[Start of section]
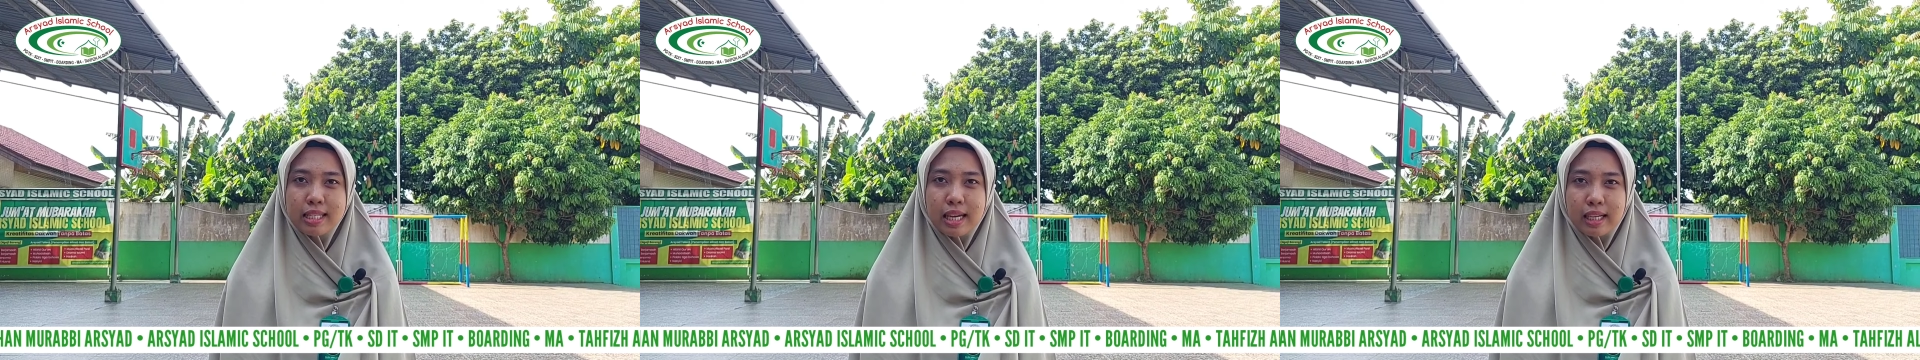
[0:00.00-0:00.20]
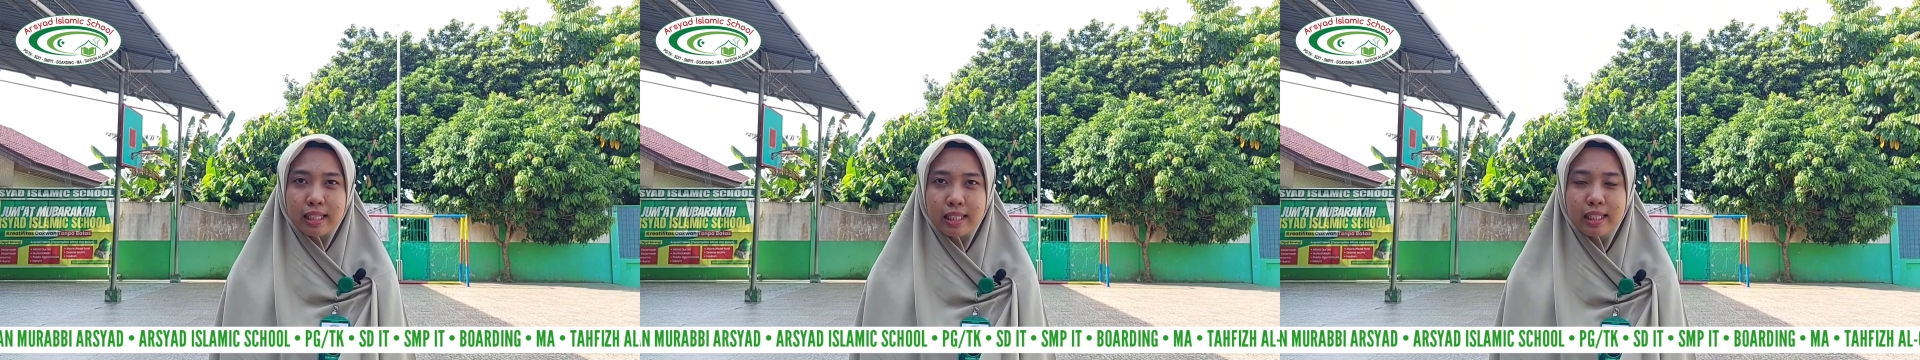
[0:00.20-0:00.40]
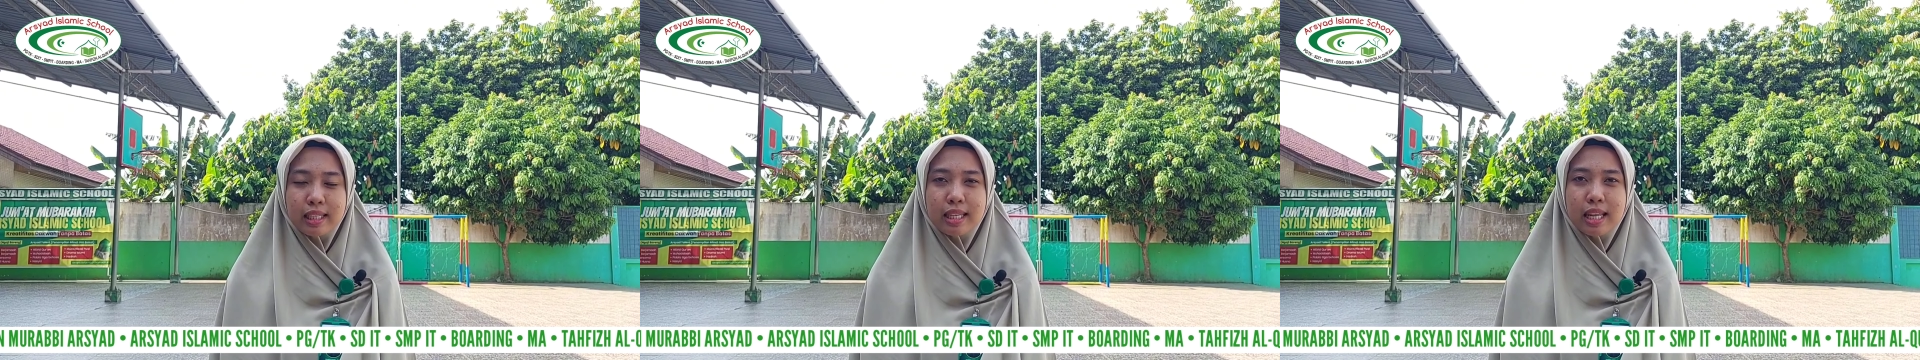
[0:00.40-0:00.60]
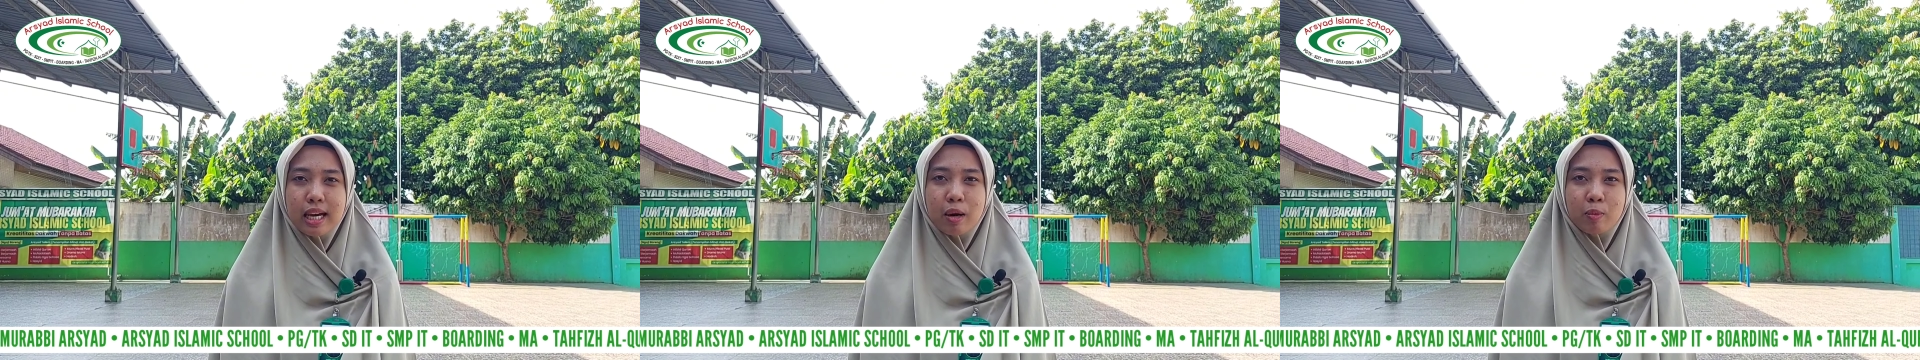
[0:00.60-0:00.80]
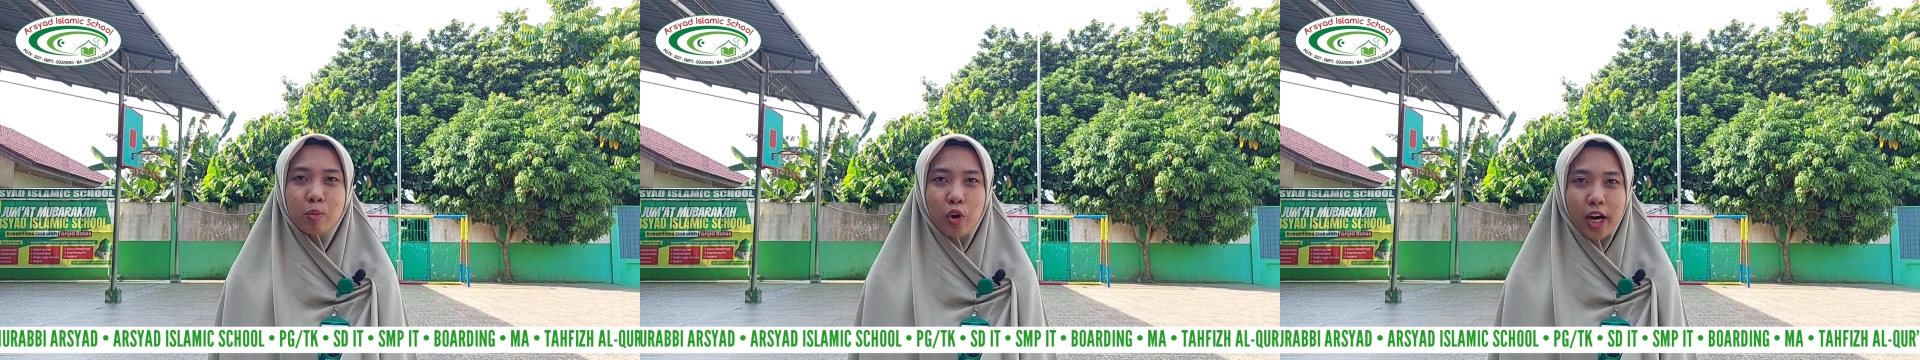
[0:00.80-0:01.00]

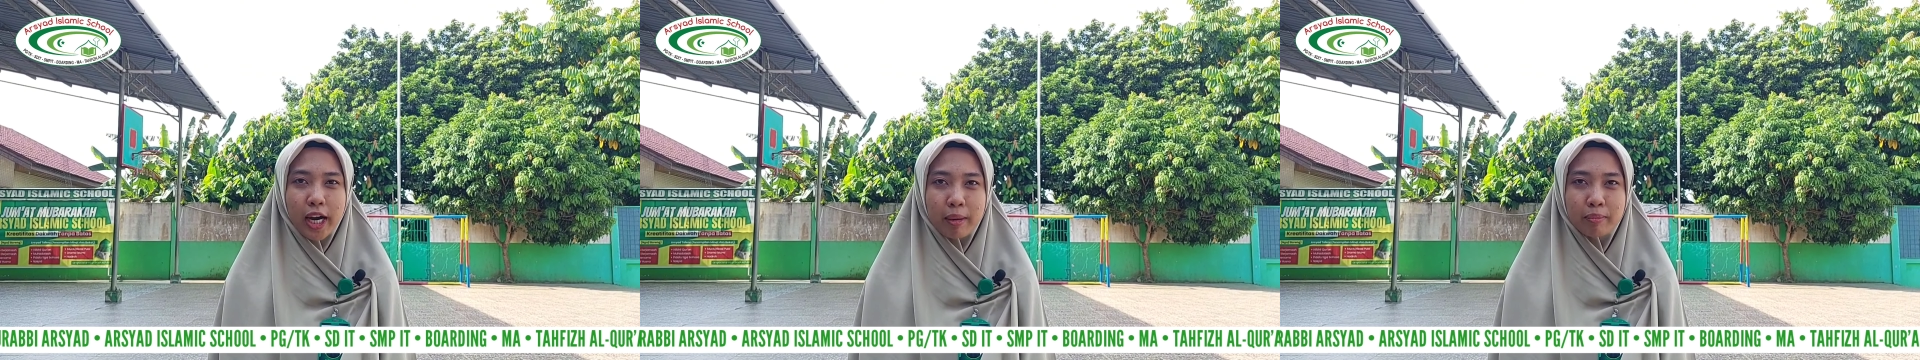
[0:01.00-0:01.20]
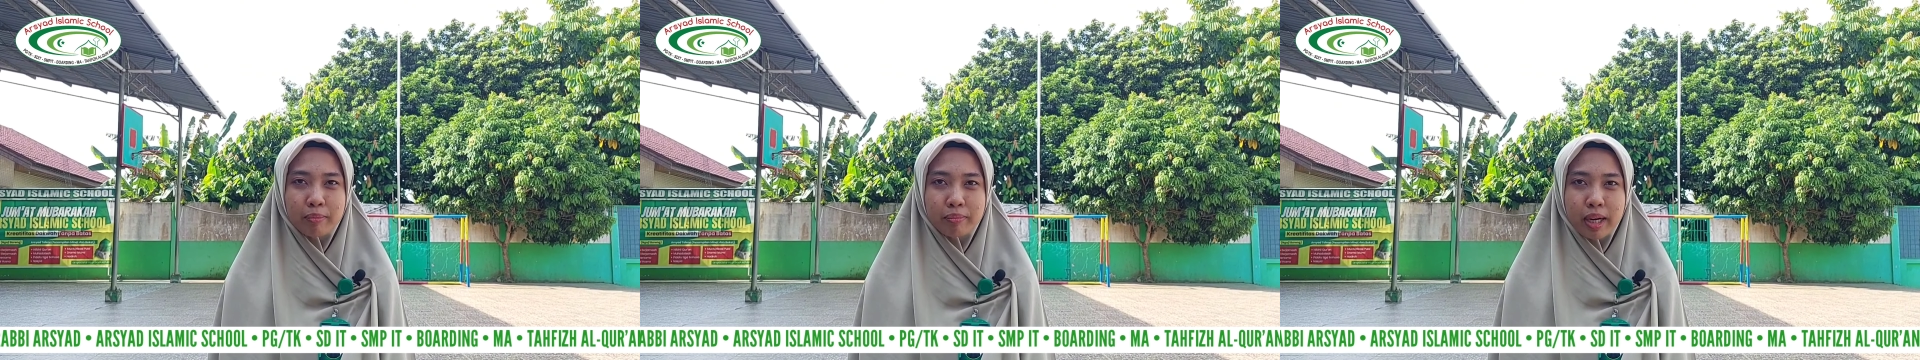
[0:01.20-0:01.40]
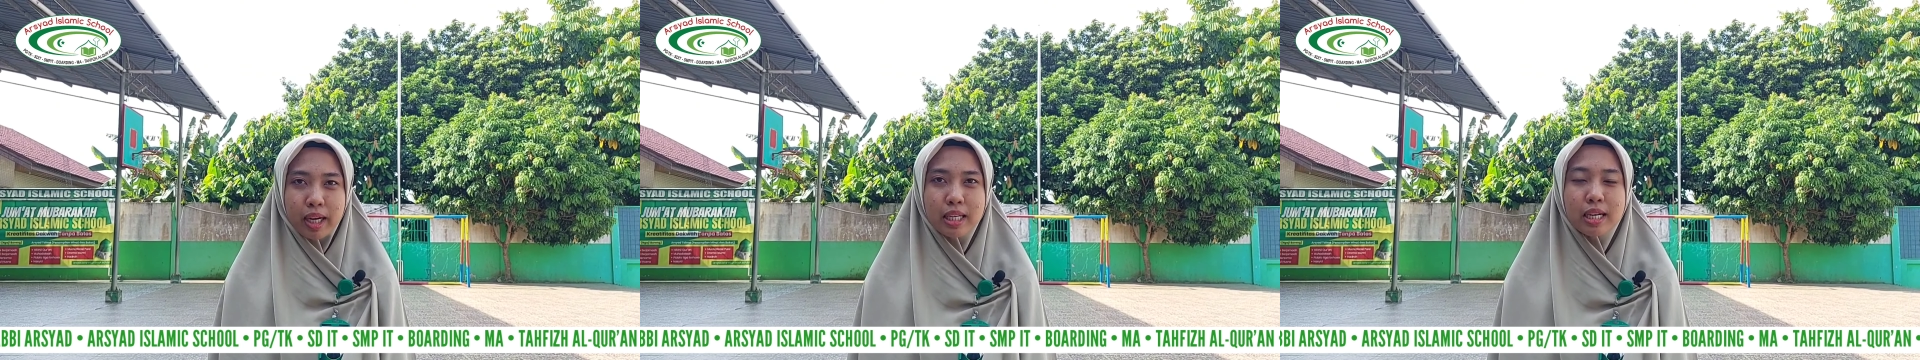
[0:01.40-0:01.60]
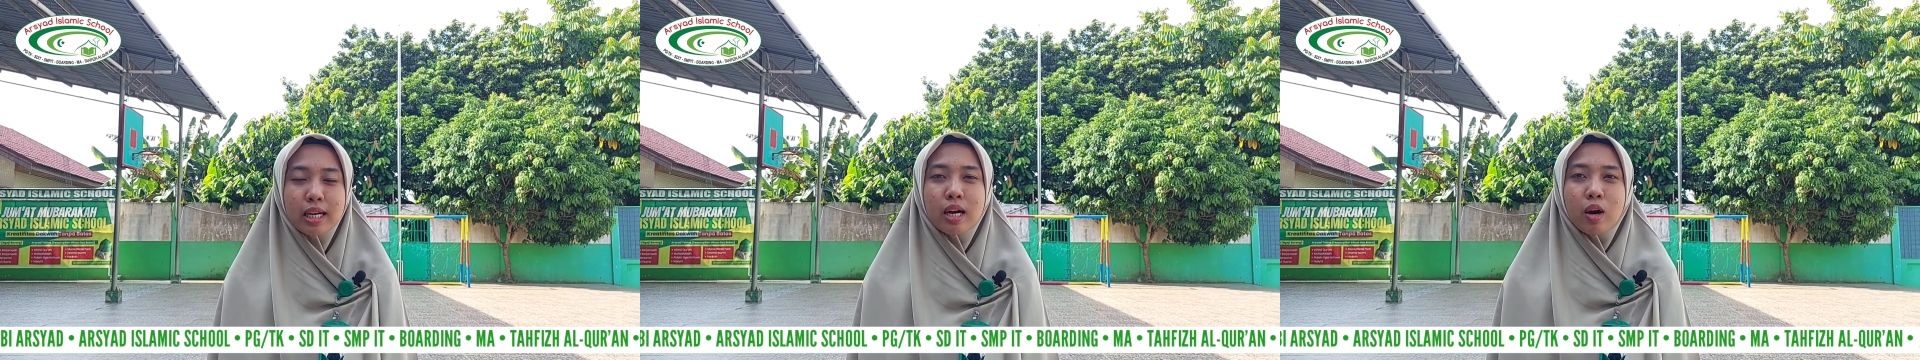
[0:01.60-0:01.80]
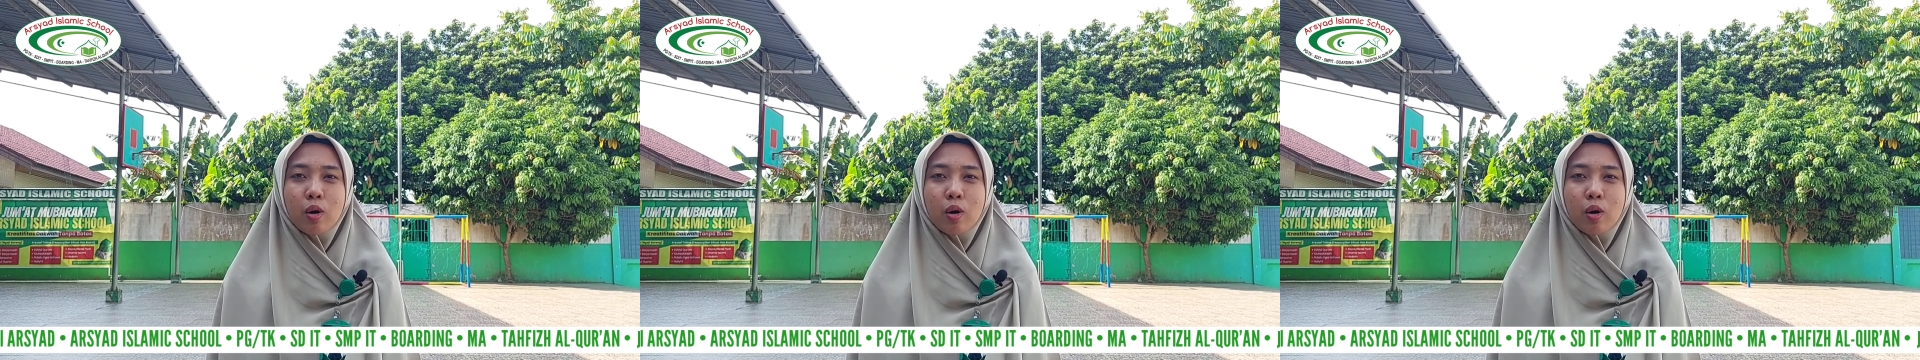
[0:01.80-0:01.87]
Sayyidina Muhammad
[End of section]
Exercise:
Only an exact copy of the lines from the one with "[0:00.40-0:00.60]" through the last line of the listing should be given; pictures must not be included.

Task solution:
[0:00.40-0:00.60]
[0:00.60-0:00.80]
[0:00.80-0:01.00]

[0:01.00-0:01.20]
[0:01.20-0:01.40]
[0:01.40-0:01.60]
[0:01.60-0:01.80]
[0:01.80-0:01.87]
Sayyidina Muhammad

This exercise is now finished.